Even with the president’s party in control of the Senate, the key to winning a difficult confirmation battle will be keeping the party entirely united. Even more so than when six Republicans voted against Robert Bork in 1987, defections will be deadly.

Sure, senators’ partisan approach to Supreme Court nominations might soften if voters start to penalize them for it. However, Democrats’ failed effort to use the GOP “obstruction” of Judge Garland to their advantage in 2016 Senate campaigns indicates change is not in sight.

Hit the sweet spot

In Neil Gorsuch, President Trump chose a nominee with a record that excited and unified conservatives, while at the same time containing very few controversial decisions or remarks that opponents could use to mischaracterize Gorsuch as a conservative judicial activist or as hostile to minorities.

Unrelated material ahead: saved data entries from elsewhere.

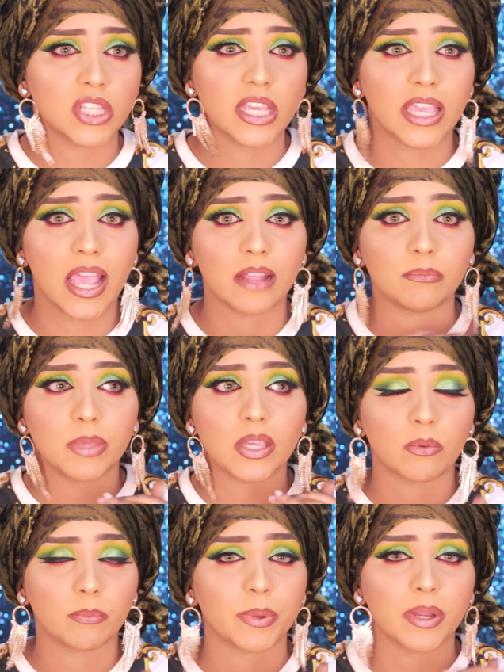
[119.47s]
they can be
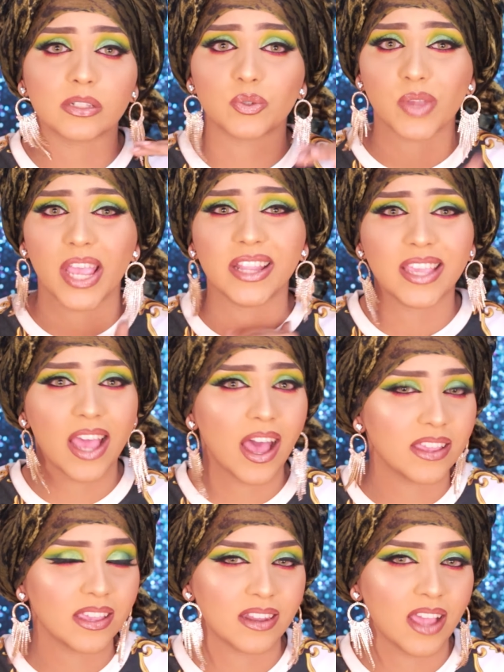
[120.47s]
compared to any
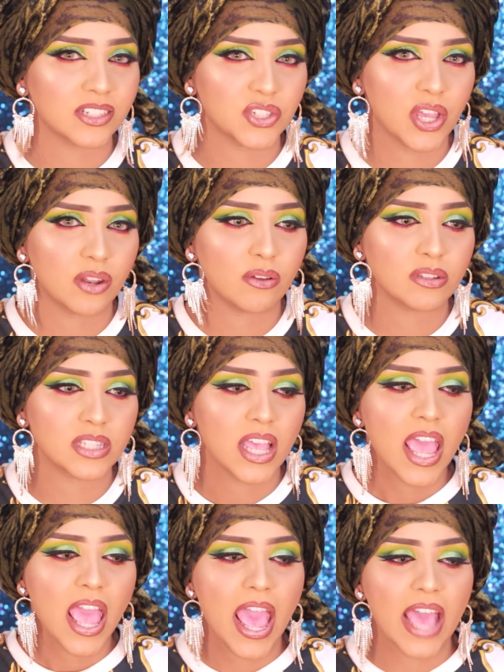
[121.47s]
high-end eyeshadows,
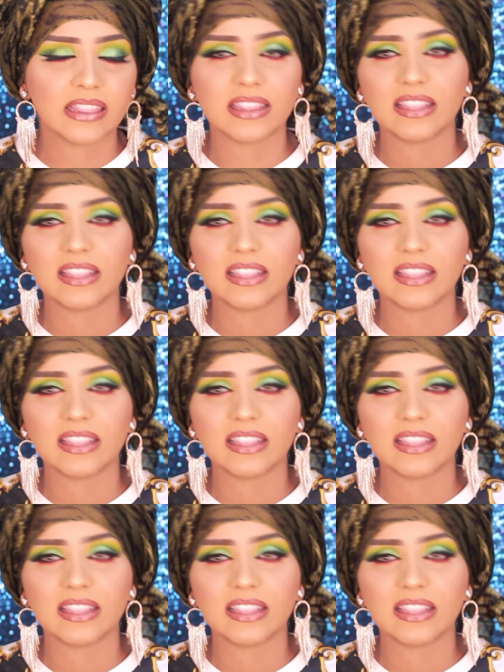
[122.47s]
and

As a result, there were no conservatives fretting over “another Kennedy or O’Connor,” and Democrats were forced to focus on a single Gorsuch opinion about a trucker. The pickings for opponents have never been slimmer in modern Supreme Court confirmation battles.

A Supreme Court nominee like Gorsuch, whose record falls in the sweet spot that prevents both effective attacks by opponents and lack of enthusiasm among supporters, is hard to find. But the smooth-sailing of Gorsuch’s nomination makes it all the more likely that President Trump and his successors in both parties will focus their search on such nominees.

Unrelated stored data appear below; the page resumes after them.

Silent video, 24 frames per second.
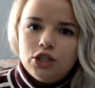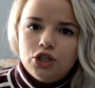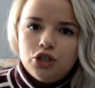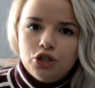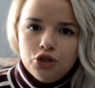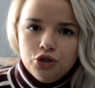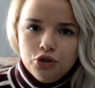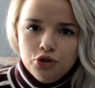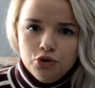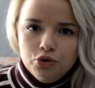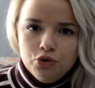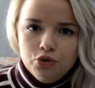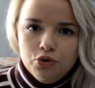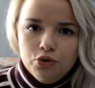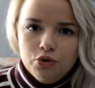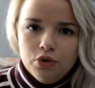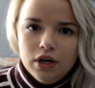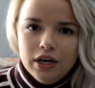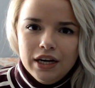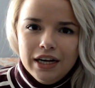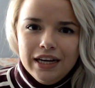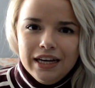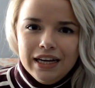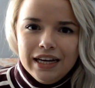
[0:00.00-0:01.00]
to
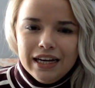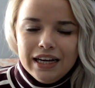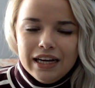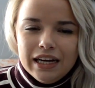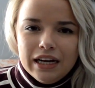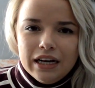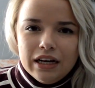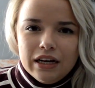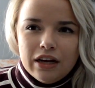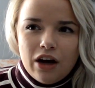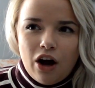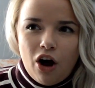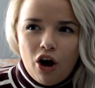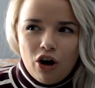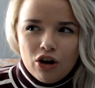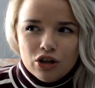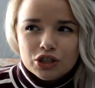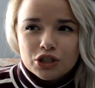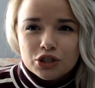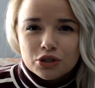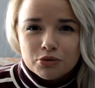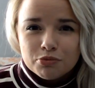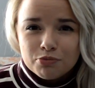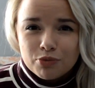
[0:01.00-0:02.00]

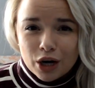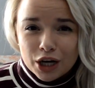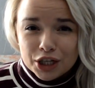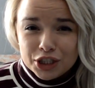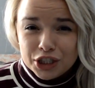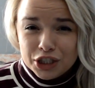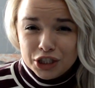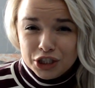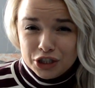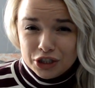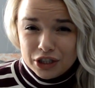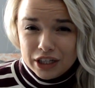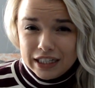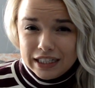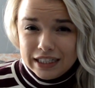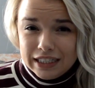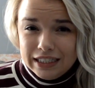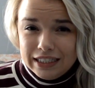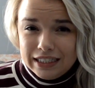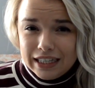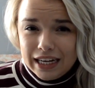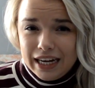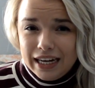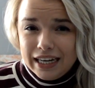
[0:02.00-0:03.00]
also brush it during the
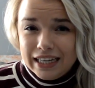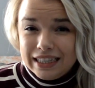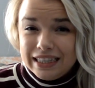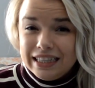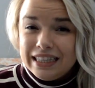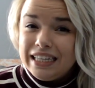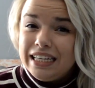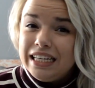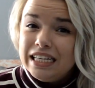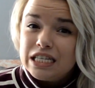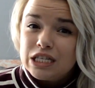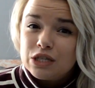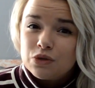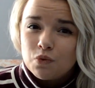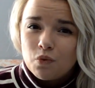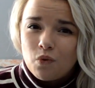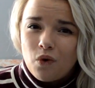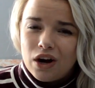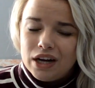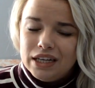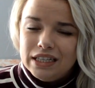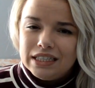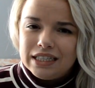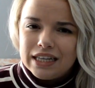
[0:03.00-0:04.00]
day at least
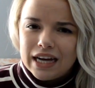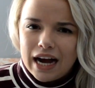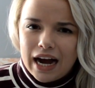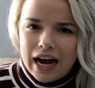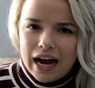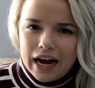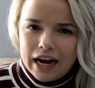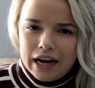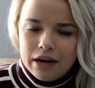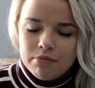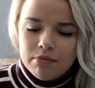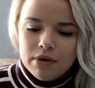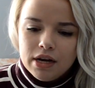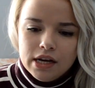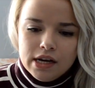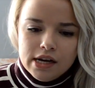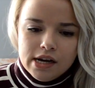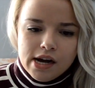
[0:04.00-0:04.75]
one time.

It’s not about the president

Right after Gorsuch was nominated, I predicted that “Democrats [will] focus this battle on President Trump as much as on the nominee.”

As predicted, Democrats brought up the president at every opportunity and tried to make the case that Gorsuch would not be truly independent of the man who appointed him when the president’s executive orders and other actions came before the Court. Some Democrats even called for Gorsuch’s confirmation vote to be postponed until the investigations into possible Russian hacking were concluded.

This prediction was an easy call given both the dearth of targets in the nominee’s record and the controversy and animus swirling around the president. If ever a Supreme Court nominee could be undermined by tying him to the president, it would be President Trump’s first nominee. Yet this strategy failed without ever gaining traction.

It’s fair to conclude that the work of a federal judge, like Neil Gorsuch, is too far removed from White House politics for such a strategy to have any resonance. In any case, this strategy is not worth repeating, unless perhaps the nominee is an integral part of the president’s administration (think FDR’s appointment of his attorney general, Robert Jackson, to the Supreme Court).

It’s about control of the Senate

As the Supreme Court confirmation process has become more politicized and partisan over the last 30 years, the outcomes have grown increasingly dependent on control of the Senate. Fortunately for recent presidents, seven of the last eight Supreme Court nominations — not including the withdrawn nomination of Harriet Miers — have come at a time when the president’s party had a Senate majority. All seven of those nominees were confirmed.

In the eighth case, where President Obama nominated Merrick Garland with Republicans in control of the Senate, the nomination failed. In other words, control of the Senate has been determinative going back to the nomination of Ruth Bader Ginsburg in 1993.

Given just the one counterexample of Judge Garland, the point is not that a Supreme Court nominee can’t be confirmed with the opposing party in control of the Senate. However, because it has been more than quarter of a century since those circumstances resulted in confirmation — Clarence Thomas was narrowly confirmed by a Democratic Senate in 1991 — all bets are off if the government is split.

The relatively weak correlation between which parties control the Senate and White House ensures that sometime soon, a Supreme Court nominee will again face a hostile Senate. The next time that occurs, the resulting fight may well make Clarence Thomas’ confirmation look like a picnic.

Curt Levey, a constitutional law attorney with Freedom Works and the Committee for Justice, is a graduate of Harvard Law School and a veteran of Supreme Court confirmation battles.